Collected data
○ ○ ○
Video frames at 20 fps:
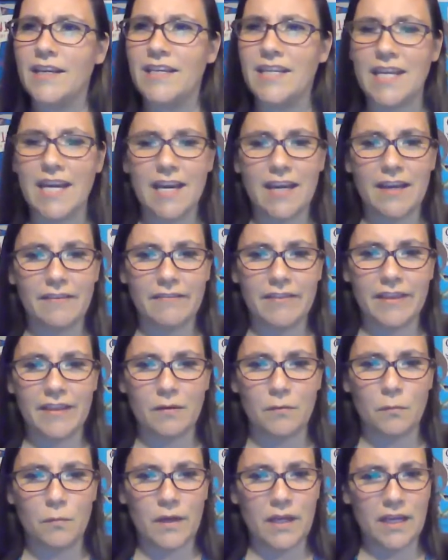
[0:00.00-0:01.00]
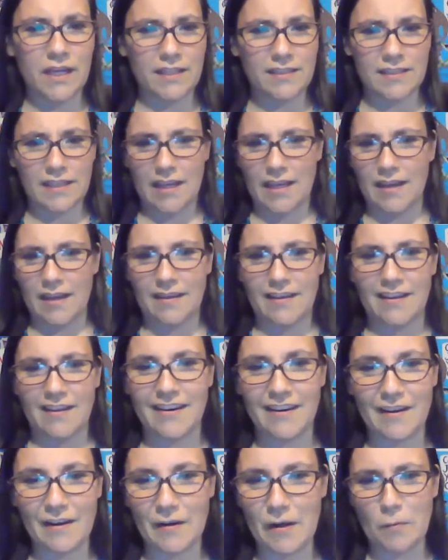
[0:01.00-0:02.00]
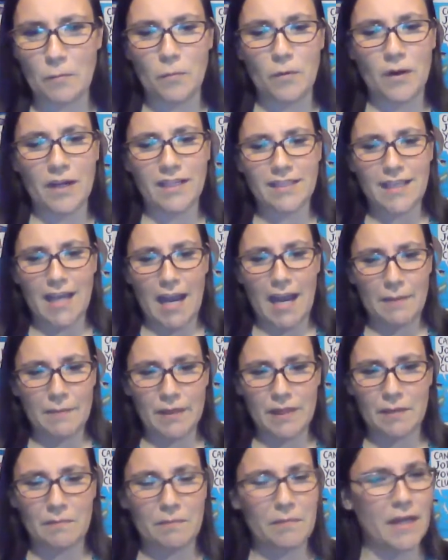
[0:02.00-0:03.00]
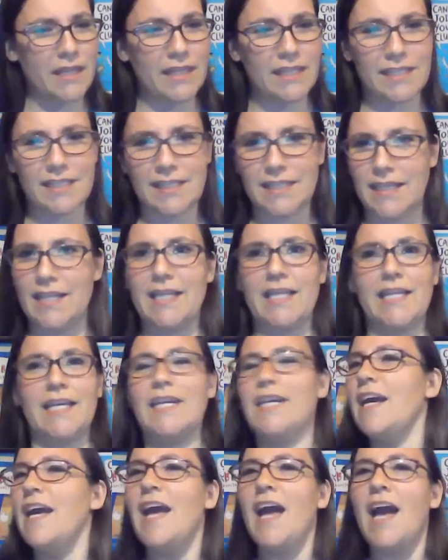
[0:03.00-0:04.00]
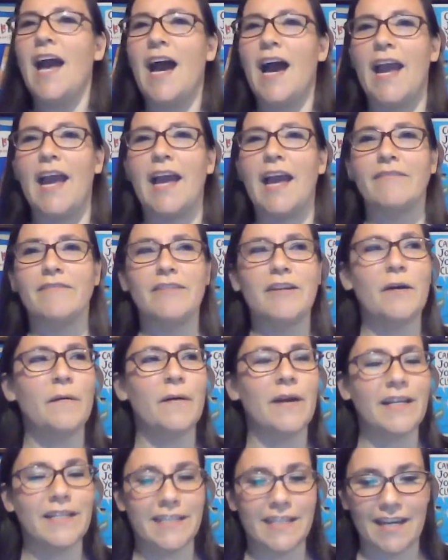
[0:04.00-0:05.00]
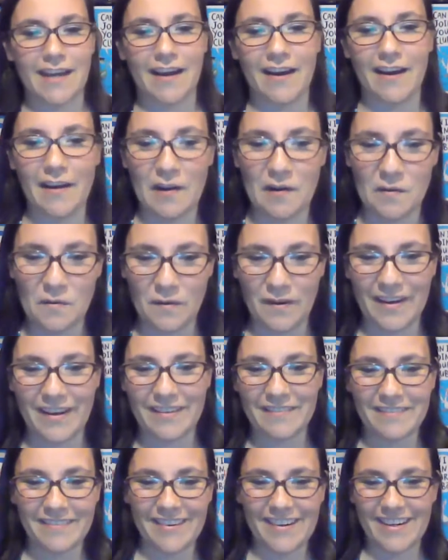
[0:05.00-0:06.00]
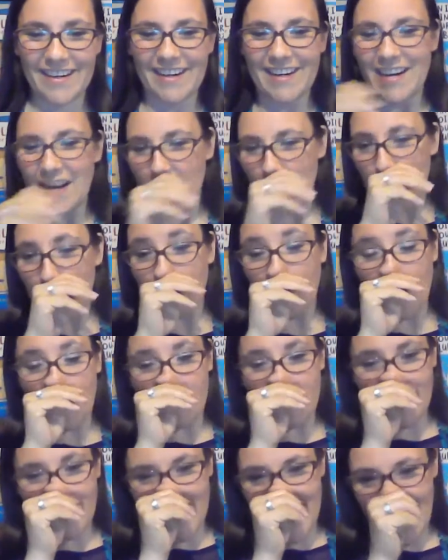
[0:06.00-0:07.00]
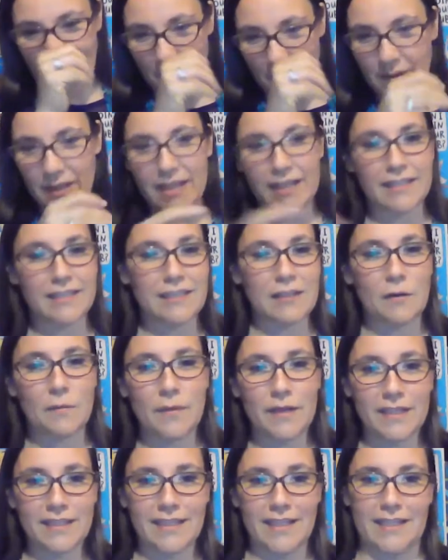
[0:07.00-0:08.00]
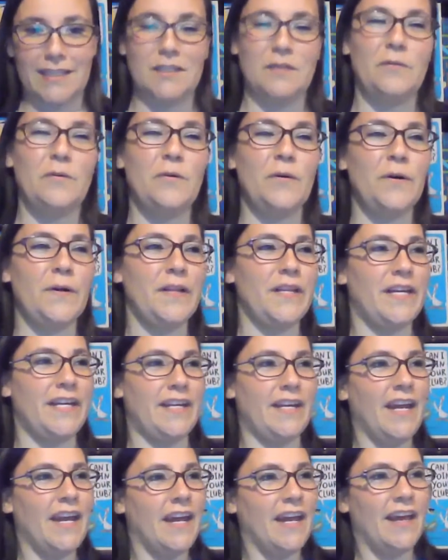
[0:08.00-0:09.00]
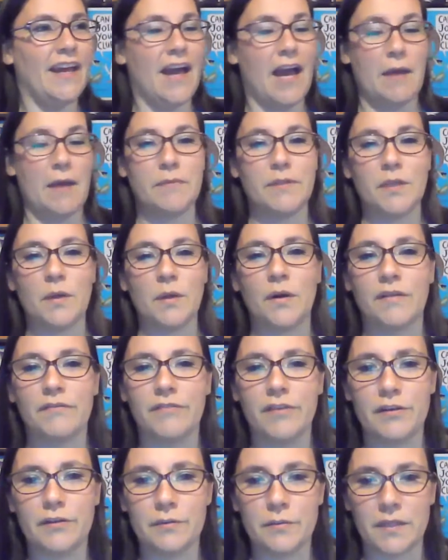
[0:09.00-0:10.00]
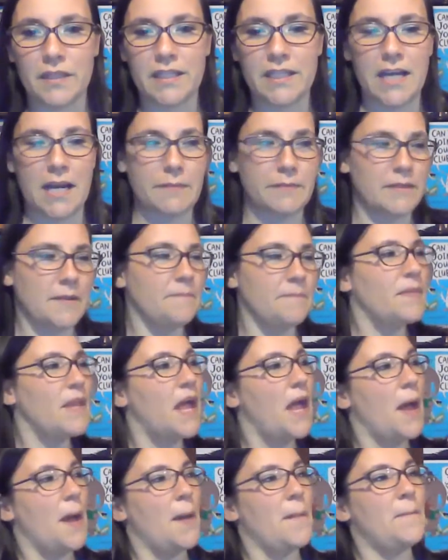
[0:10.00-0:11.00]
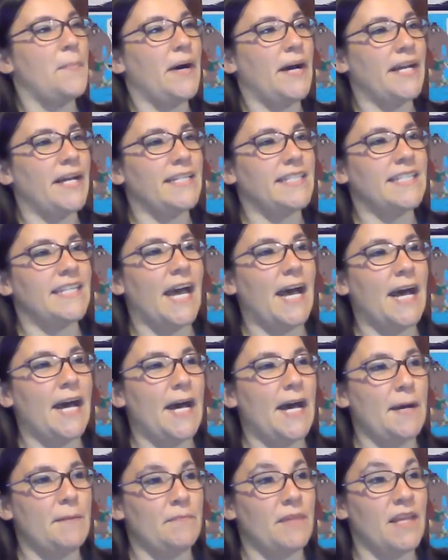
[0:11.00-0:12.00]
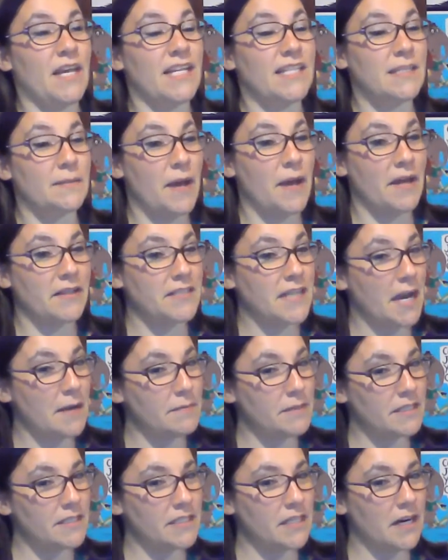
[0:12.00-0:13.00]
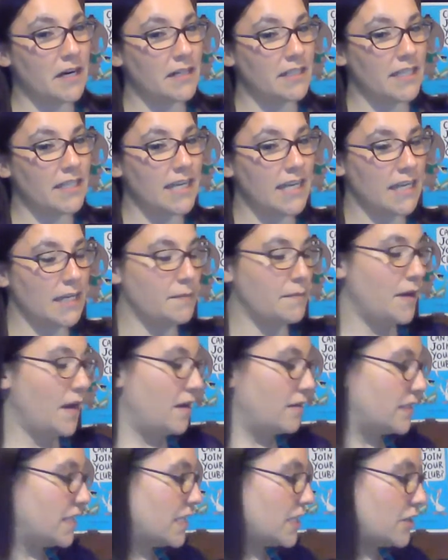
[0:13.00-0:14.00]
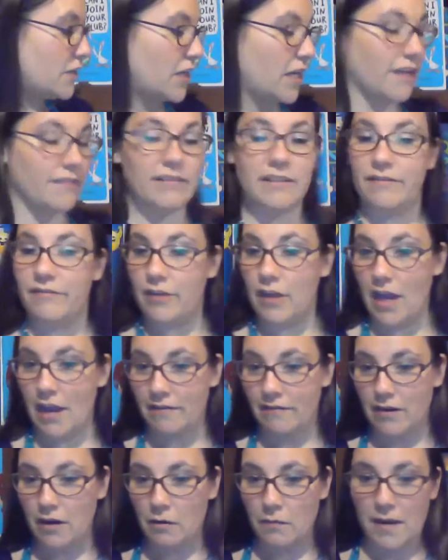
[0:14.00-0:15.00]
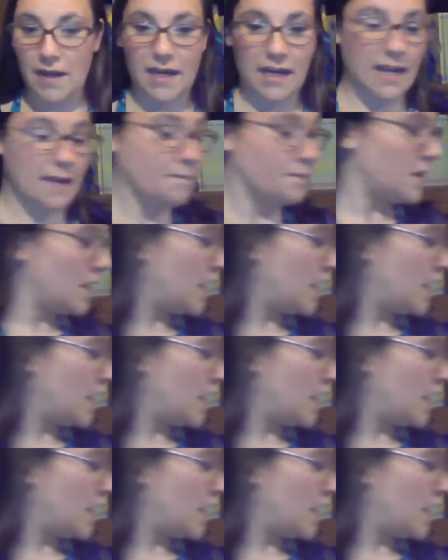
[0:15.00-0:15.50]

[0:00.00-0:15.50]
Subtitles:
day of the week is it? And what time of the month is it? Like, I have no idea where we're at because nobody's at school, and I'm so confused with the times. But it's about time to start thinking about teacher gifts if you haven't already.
○ ○ ○
TASK INSTRUCTIONS: Please return, exactly and with pictures omitted, the lines from the line holding "[0:00.00-0:01.00]" through the end of the data above, inclusive.

ANSWER AREA:
[0:00.00-0:01.00]
[0:01.00-0:02.00]
[0:02.00-0:03.00]
[0:03.00-0:04.00]
[0:04.00-0:05.00]
[0:05.00-0:06.00]
[0:06.00-0:07.00]
[0:07.00-0:08.00]
[0:08.00-0:09.00]
[0:09.00-0:10.00]
[0:10.00-0:11.00]
[0:11.00-0:12.00]
[0:12.00-0:13.00]
[0:13.00-0:14.00]
[0:14.00-0:15.00]
[0:15.00-0:15.50]

[0:00.00-0:15.50]
Subtitles:
day of the week is it? And what time of the month is it? Like, I have no idea where we're at because nobody's at school, and I'm so confused with the times. But it's about time to start thinking about teacher gifts if you haven't already.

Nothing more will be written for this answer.